* **Task directions**: Give the lines below again, exactly as they stand, and leave out the images.

* **Data shown**:
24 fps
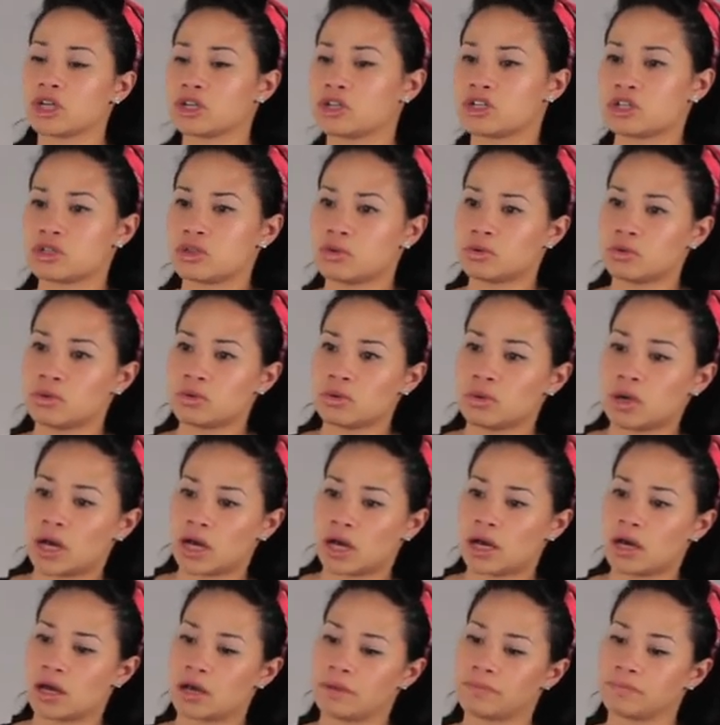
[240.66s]
want to do
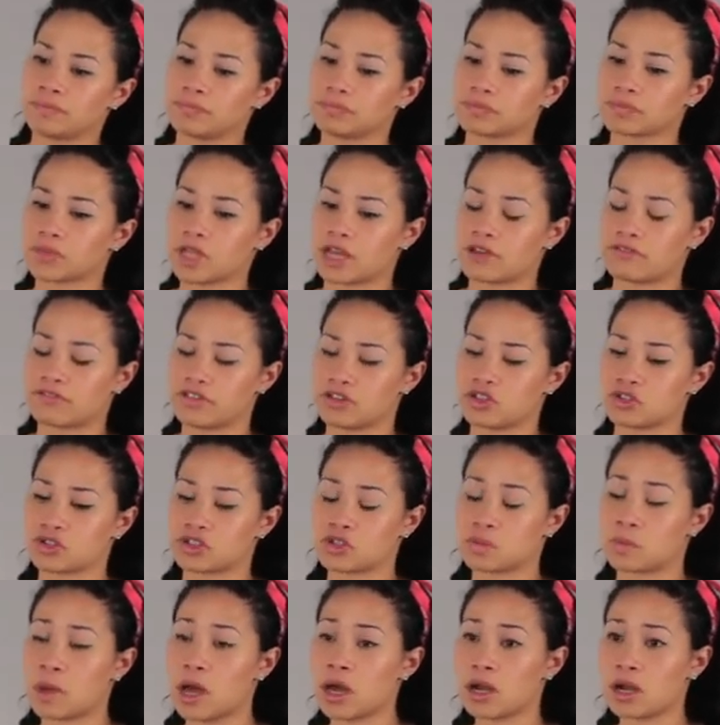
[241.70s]
a feature
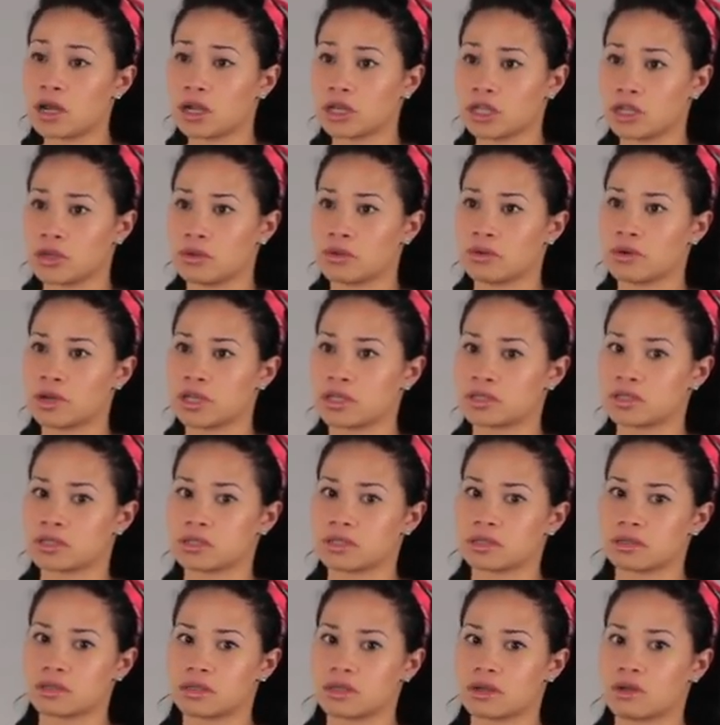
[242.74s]
spot on you
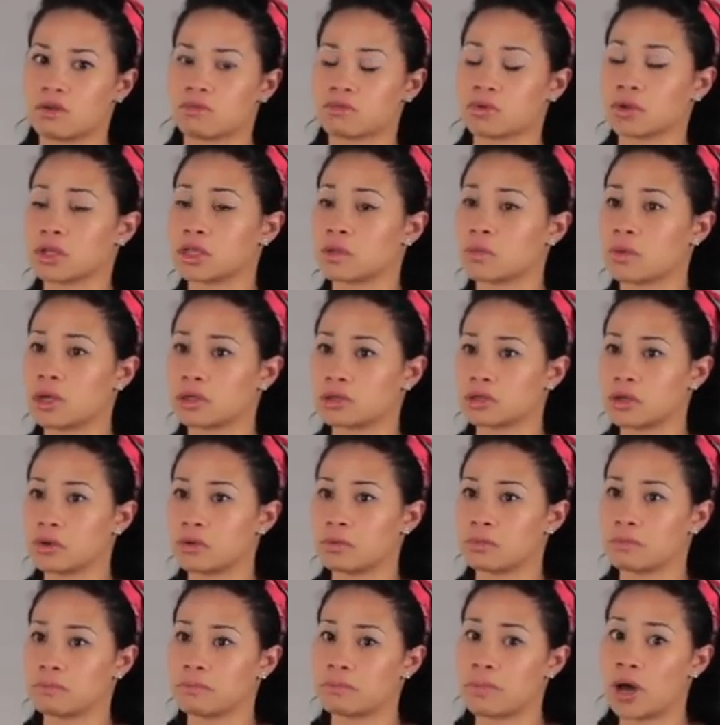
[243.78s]
as, you know, really
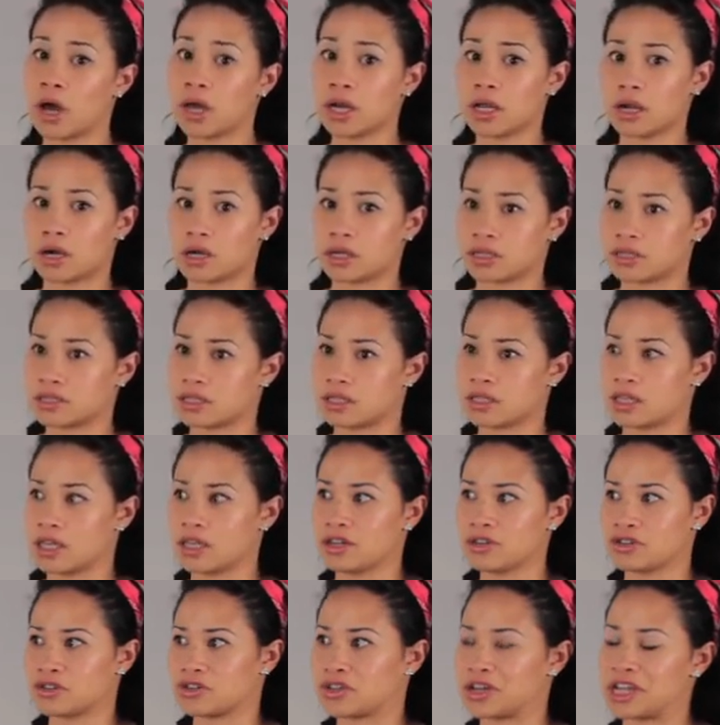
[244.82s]
well-known body artists in
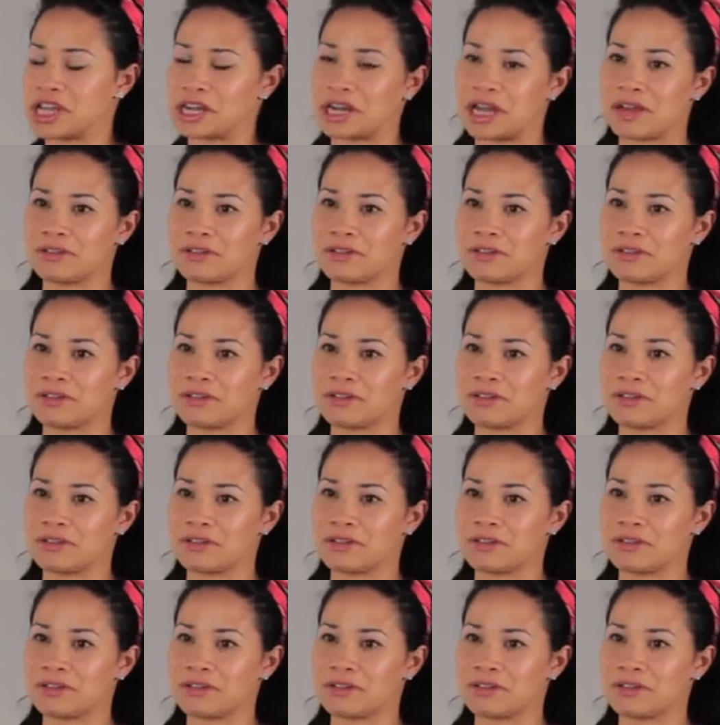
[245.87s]
the industry.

* **Response to the task**:
24 fps
[240.66s]
want to do
[241.70s]
a feature
[242.74s]
spot on you
[243.78s]
as, you know, really
[244.82s]
well-known body artists in
[245.87s]
the industry.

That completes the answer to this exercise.